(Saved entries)
________________________________________

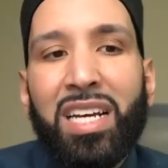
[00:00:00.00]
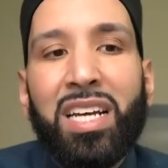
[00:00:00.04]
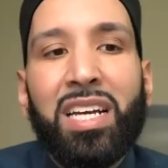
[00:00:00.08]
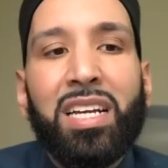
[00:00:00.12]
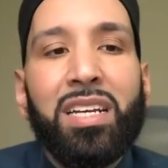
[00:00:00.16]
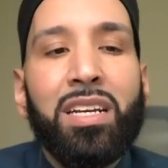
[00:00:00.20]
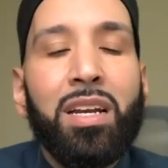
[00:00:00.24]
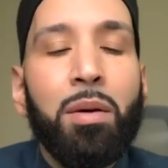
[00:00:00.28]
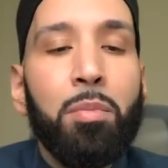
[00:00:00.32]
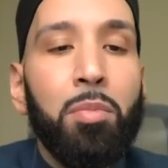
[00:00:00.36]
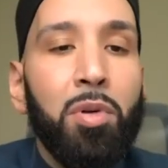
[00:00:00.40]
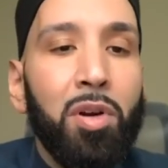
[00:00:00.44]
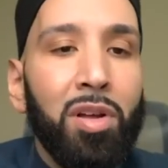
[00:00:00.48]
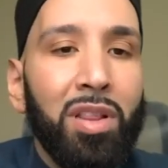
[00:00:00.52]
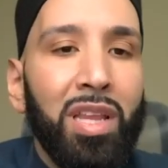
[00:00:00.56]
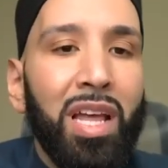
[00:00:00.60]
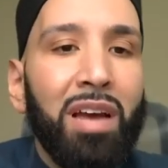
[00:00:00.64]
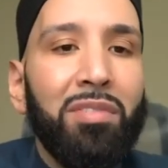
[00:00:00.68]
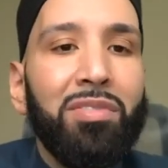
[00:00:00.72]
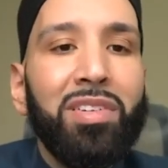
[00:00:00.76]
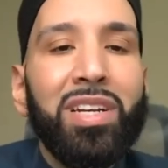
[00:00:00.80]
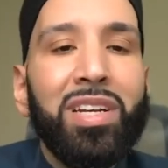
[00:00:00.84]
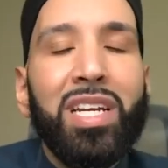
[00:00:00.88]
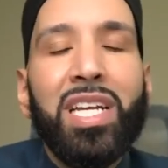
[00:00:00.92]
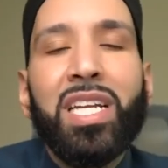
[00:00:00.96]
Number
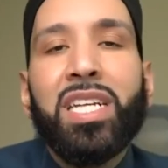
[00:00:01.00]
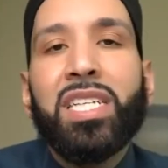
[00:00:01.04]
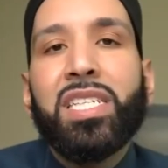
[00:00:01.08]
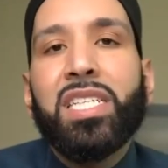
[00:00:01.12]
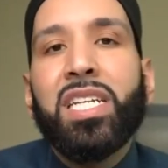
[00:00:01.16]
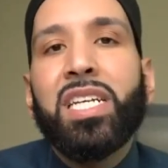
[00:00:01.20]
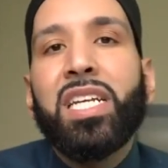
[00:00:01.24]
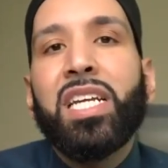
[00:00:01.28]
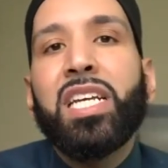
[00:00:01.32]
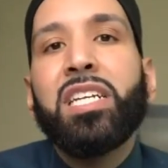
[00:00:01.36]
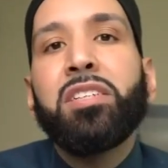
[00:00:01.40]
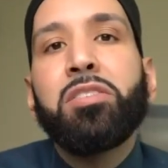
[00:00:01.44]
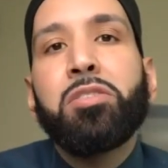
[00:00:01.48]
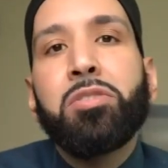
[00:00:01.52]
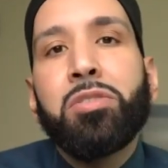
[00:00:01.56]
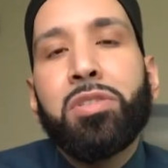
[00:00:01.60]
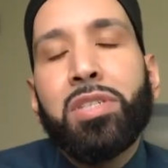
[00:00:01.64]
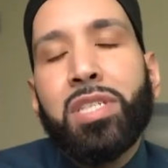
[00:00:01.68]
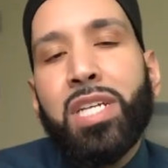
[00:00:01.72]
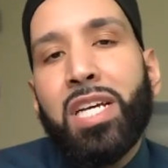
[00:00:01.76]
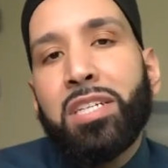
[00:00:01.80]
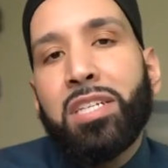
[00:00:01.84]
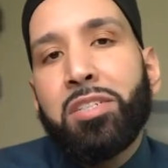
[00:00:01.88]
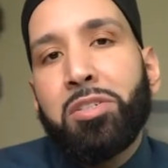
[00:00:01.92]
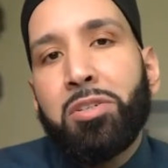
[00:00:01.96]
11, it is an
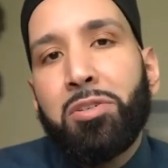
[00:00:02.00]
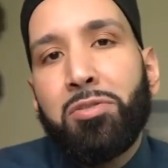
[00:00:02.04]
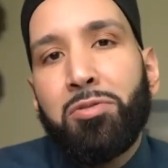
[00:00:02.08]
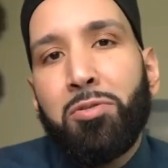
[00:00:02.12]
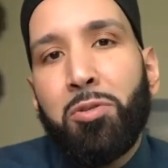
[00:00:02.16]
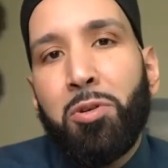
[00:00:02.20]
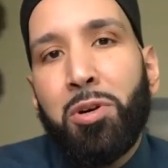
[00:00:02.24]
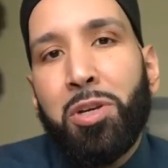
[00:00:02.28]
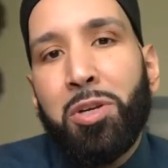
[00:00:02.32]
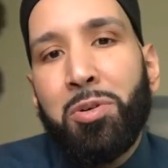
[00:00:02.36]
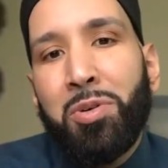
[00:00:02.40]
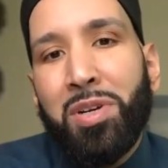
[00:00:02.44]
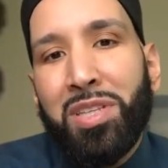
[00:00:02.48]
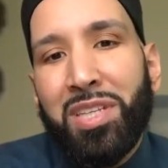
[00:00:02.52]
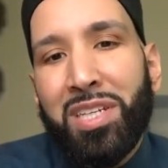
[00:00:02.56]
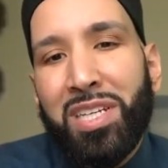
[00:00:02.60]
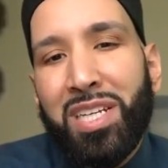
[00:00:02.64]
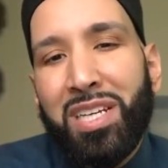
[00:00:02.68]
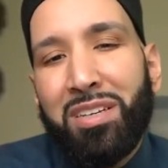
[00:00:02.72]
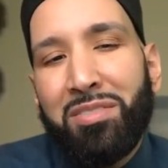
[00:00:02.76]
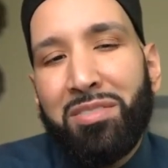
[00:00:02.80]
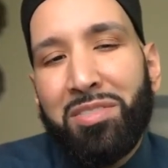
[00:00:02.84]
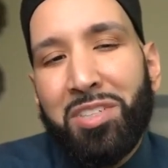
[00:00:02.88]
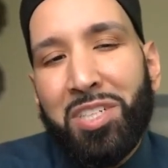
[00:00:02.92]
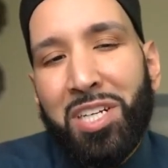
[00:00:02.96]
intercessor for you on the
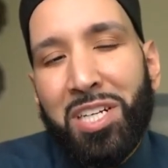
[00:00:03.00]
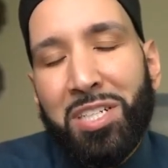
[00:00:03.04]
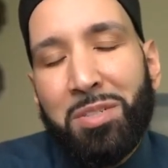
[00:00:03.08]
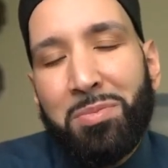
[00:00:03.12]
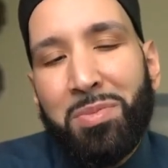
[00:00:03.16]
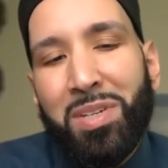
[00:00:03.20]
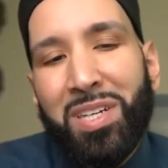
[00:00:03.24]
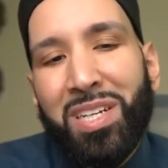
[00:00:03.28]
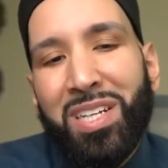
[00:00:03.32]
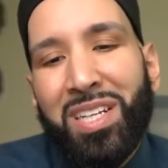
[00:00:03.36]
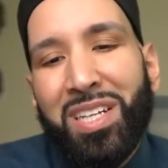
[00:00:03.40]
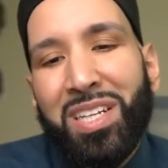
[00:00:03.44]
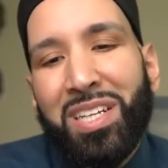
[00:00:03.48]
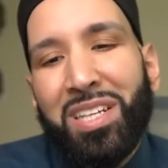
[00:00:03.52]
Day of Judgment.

________________________________________

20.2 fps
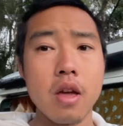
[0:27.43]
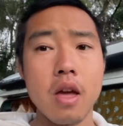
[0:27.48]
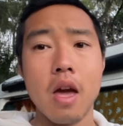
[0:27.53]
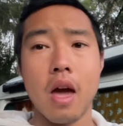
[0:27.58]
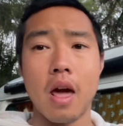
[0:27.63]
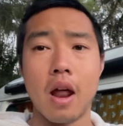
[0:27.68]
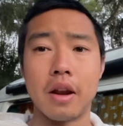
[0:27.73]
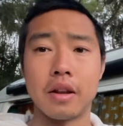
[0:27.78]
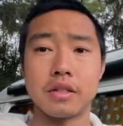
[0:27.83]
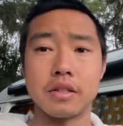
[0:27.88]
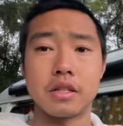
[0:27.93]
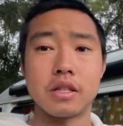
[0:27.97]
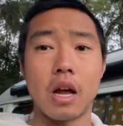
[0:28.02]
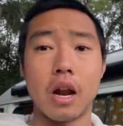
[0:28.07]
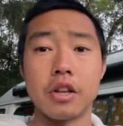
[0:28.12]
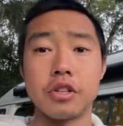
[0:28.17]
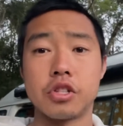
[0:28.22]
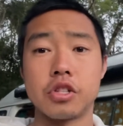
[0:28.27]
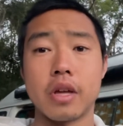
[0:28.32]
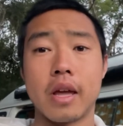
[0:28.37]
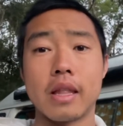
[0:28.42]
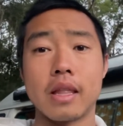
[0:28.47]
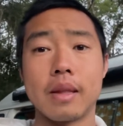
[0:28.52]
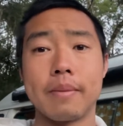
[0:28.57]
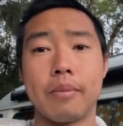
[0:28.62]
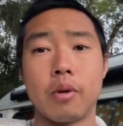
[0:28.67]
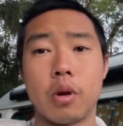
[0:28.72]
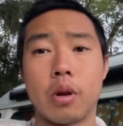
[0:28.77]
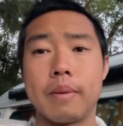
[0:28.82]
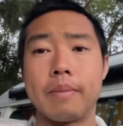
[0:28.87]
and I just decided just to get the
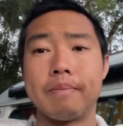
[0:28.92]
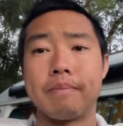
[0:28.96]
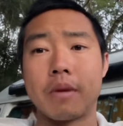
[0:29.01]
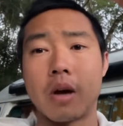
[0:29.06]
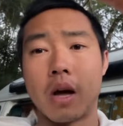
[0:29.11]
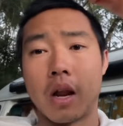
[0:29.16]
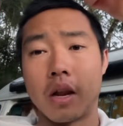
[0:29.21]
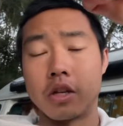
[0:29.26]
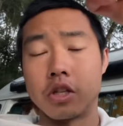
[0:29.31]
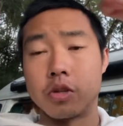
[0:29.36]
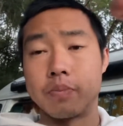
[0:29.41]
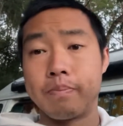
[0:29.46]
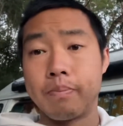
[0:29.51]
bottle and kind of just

________________________________________

» WHAT THE TASK REQUIRES:
Out of the records above, please copy exactly the lines from the line with "[00:00:00.00]" up to and including the line with "[00:00:02.92]", minus the pictures.

» ANSWER TO THIS PROBLEM:
[00:00:00.00]
[00:00:00.04]
[00:00:00.08]
[00:00:00.12]
[00:00:00.16]
[00:00:00.20]
[00:00:00.24]
[00:00:00.28]
[00:00:00.32]
[00:00:00.36]
[00:00:00.40]
[00:00:00.44]
[00:00:00.48]
[00:00:00.52]
[00:00:00.56]
[00:00:00.60]
[00:00:00.64]
[00:00:00.68]
[00:00:00.72]
[00:00:00.76]
[00:00:00.80]
[00:00:00.84]
[00:00:00.88]
[00:00:00.92]
[00:00:00.96]
Number
[00:00:01.00]
[00:00:01.04]
[00:00:01.08]
[00:00:01.12]
[00:00:01.16]
[00:00:01.20]
[00:00:01.24]
[00:00:01.28]
[00:00:01.32]
[00:00:01.36]
[00:00:01.40]
[00:00:01.44]
[00:00:01.48]
[00:00:01.52]
[00:00:01.56]
[00:00:01.60]
[00:00:01.64]
[00:00:01.68]
[00:00:01.72]
[00:00:01.76]
[00:00:01.80]
[00:00:01.84]
[00:00:01.88]
[00:00:01.92]
[00:00:01.96]
11, it is an
[00:00:02.00]
[00:00:02.04]
[00:00:02.08]
[00:00:02.12]
[00:00:02.16]
[00:00:02.20]
[00:00:02.24]
[00:00:02.28]
[00:00:02.32]
[00:00:02.36]
[00:00:02.40]
[00:00:02.44]
[00:00:02.48]
[00:00:02.52]
[00:00:02.56]
[00:00:02.60]
[00:00:02.64]
[00:00:02.68]
[00:00:02.72]
[00:00:02.76]
[00:00:02.80]
[00:00:02.84]
[00:00:02.88]
[00:00:02.92]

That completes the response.